RECURSO DE REVISTA PRELIMINAR DE NULIDADE POR NEGATIVA DE PRESTAÇÃO JURISDICIONAL Da simples leitura do acórdão, constata-se que o Eg. Tribunal Regional decidiu fundamentadamente a controvérsia manifestando de forma clara e expressa que “as atividades desempenhadas pelo reclamante eram exercidas em áreas de risco delimitadas pelo Decreto 93.412/86” (fls. 433). ADICIONAL DE PERICULOSIDADE TELEFONIA PROXIMIDADE A INSTALAÇÕES ELÉTRICAS A jurisprudência desta Corte orienta no sentido de que a Lei nº 7.369/85, regulamentada pelo Decreto nº 93.412/86, não limita o direito ao adicional de periculosidade aos empregados de empresas geradoras ou distribuidoras de energia elétrica. Não importa se a empresa é produtora ou apenas consumidora de energia elétrica. A finalidade da lei é proteger não só o eletricitário, mas todos os empregados que trabalhem em contato com instalações elétricas, com iminente risco de vida ou de acidente grave.
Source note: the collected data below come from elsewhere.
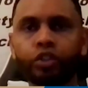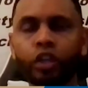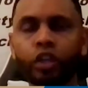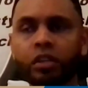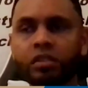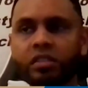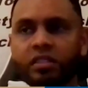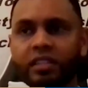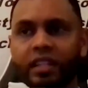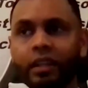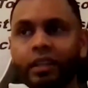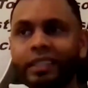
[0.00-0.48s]

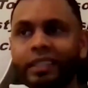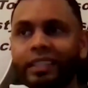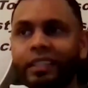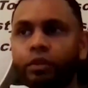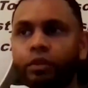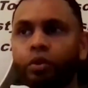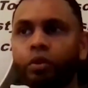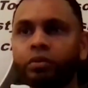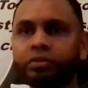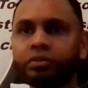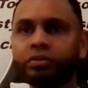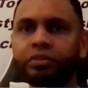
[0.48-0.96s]
Just let
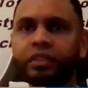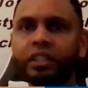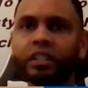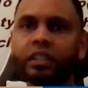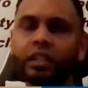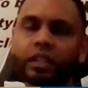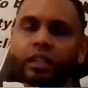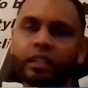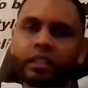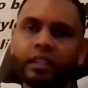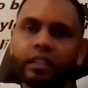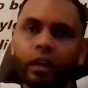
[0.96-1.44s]
them don't
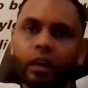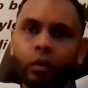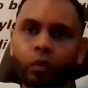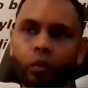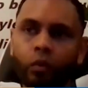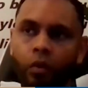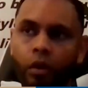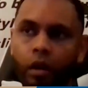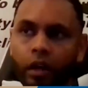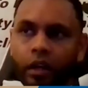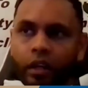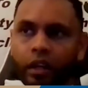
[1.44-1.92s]
feel that they are
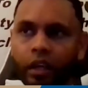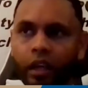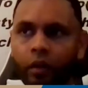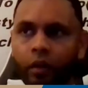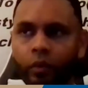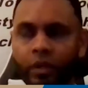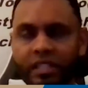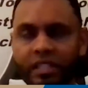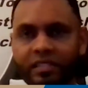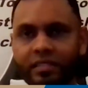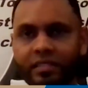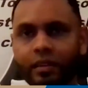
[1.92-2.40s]

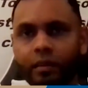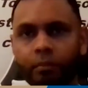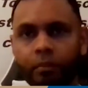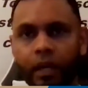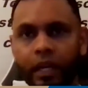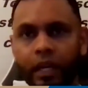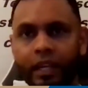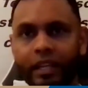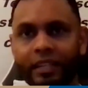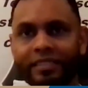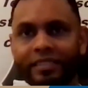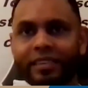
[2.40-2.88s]
working with
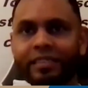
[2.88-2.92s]
somebody,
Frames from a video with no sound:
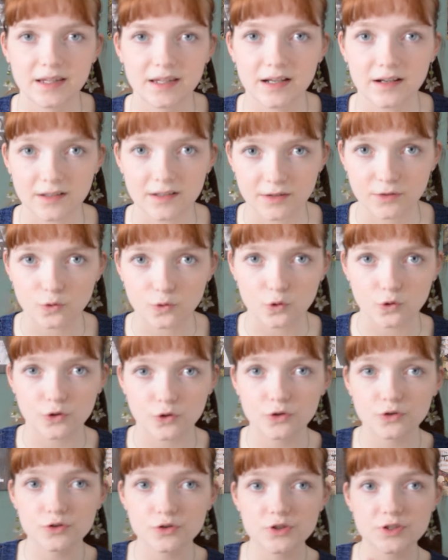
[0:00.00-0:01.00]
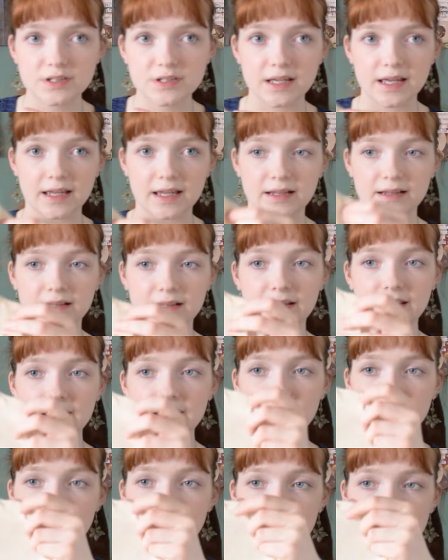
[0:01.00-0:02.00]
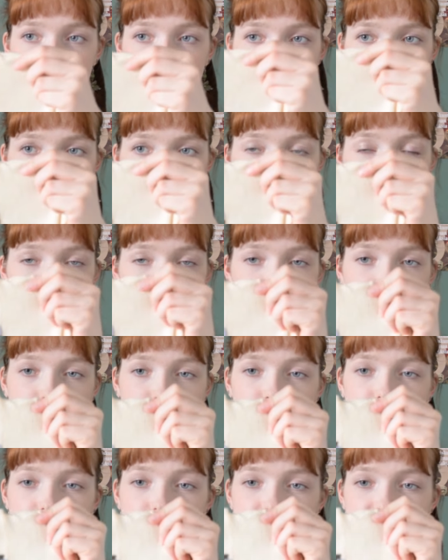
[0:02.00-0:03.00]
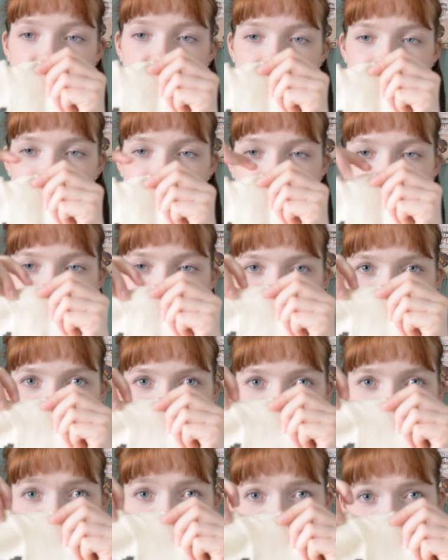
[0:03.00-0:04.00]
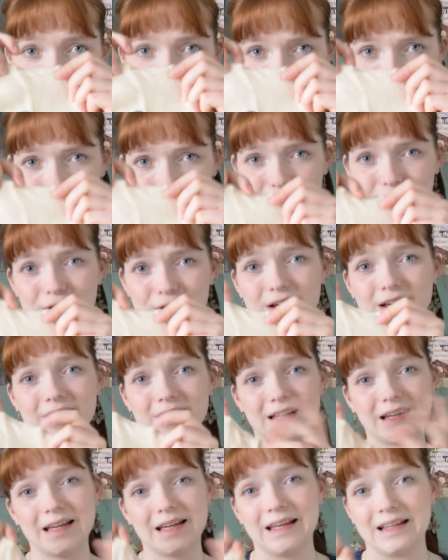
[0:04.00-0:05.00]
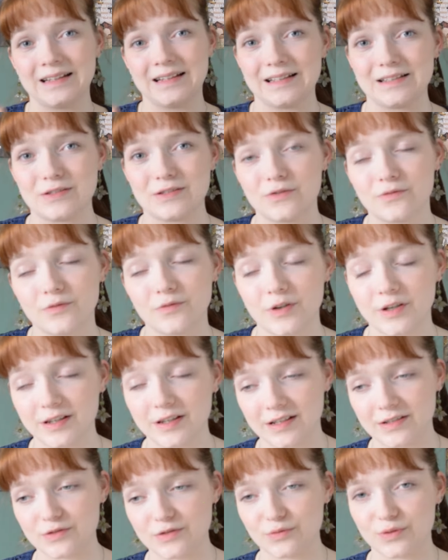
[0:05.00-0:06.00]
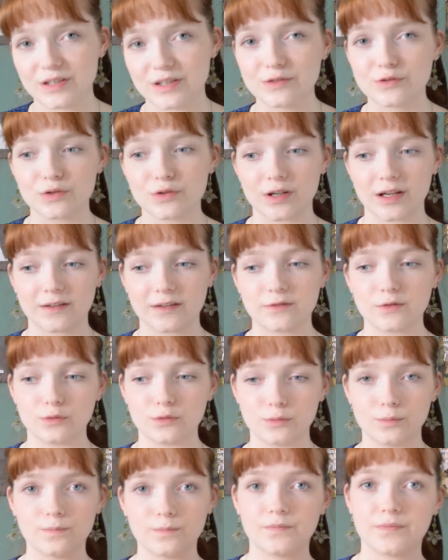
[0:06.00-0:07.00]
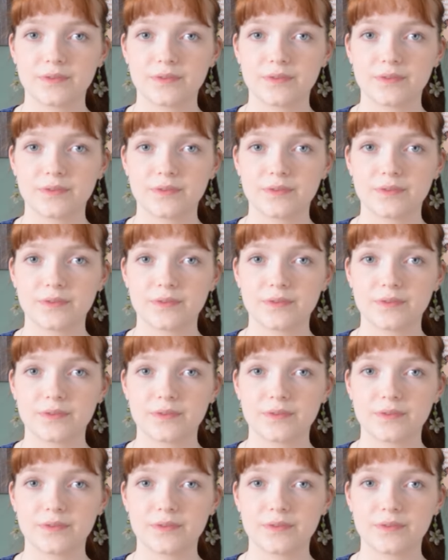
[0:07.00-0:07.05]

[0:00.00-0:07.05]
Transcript: cut corners, and the shoulder seam has this bump here, and that's not very nice looking, so I have to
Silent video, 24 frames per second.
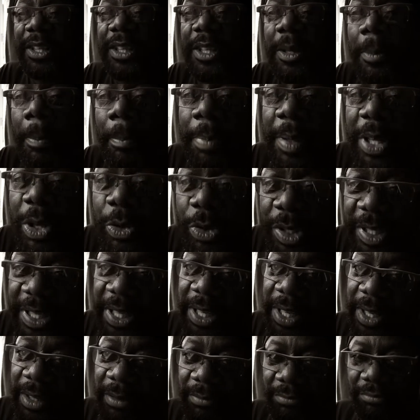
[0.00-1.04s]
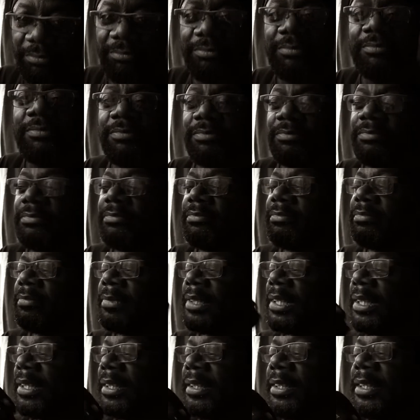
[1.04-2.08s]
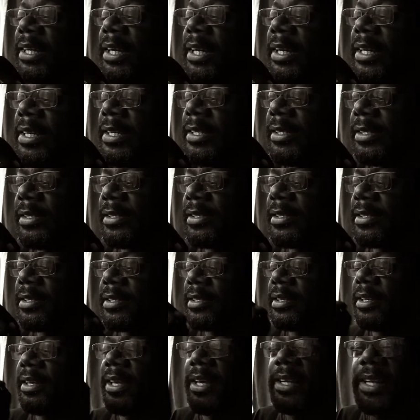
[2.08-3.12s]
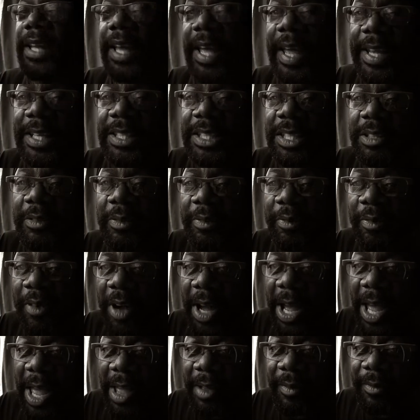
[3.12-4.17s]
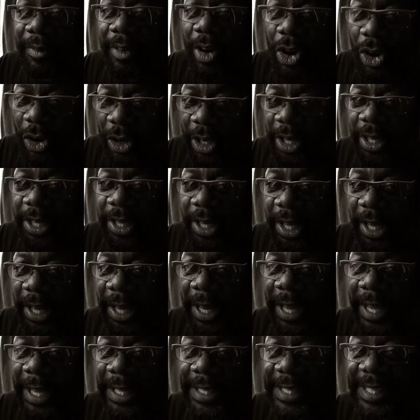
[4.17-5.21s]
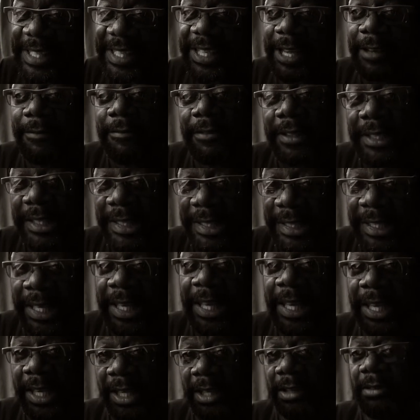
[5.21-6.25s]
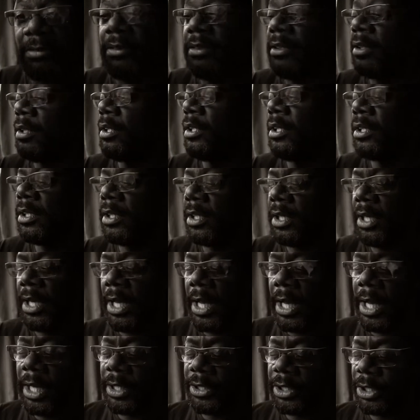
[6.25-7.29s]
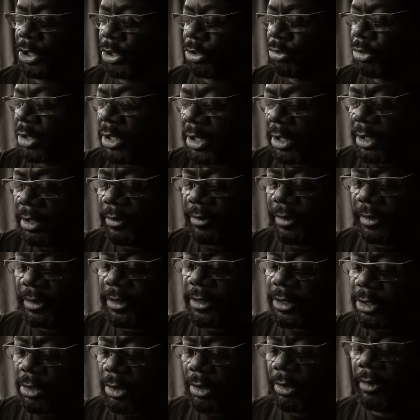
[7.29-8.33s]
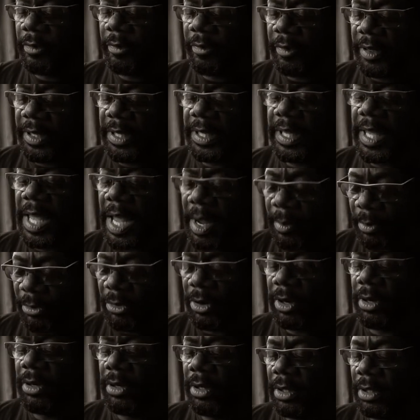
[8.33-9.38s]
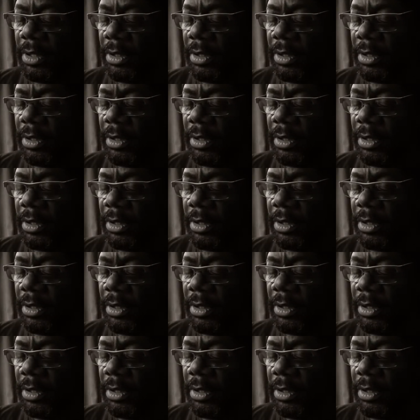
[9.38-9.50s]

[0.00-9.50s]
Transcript: the beauty that is an 85 on a 7D as a street photography camera?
Nesse sentido, esta Corte editou a Orientação Jurisprudencial nº 324/SBDI-1, que dispõe: “ADICIONAL DE PERICULOSIDADE - SISTEMA ELÉTRICO DE POTÊNCIA - DECRETO Nº 93.412/86, ART. 2º, § 1º. É assegurado o adicional de periculosidade apenas aos empregados que trabalham em sistema elétrico de potência em condições de risco, ou que o façam com equipamentos e instalações elétricas similares, que ofereçam risco equivalente, ainda que em unidade consumidora de energia elétrica” (grifo nosso). O v. acórdão regional evidencia que o Reclamante estava sujeito ao contato com instalações elétricas que ofereciam risco acentuado. Recurso de Revista não conhecido.

Tribunal TST
Processo RR - 334/2002-006-05-00
Fonte DJ - 16/09/2005
Tópicos recurso de revista preliminar.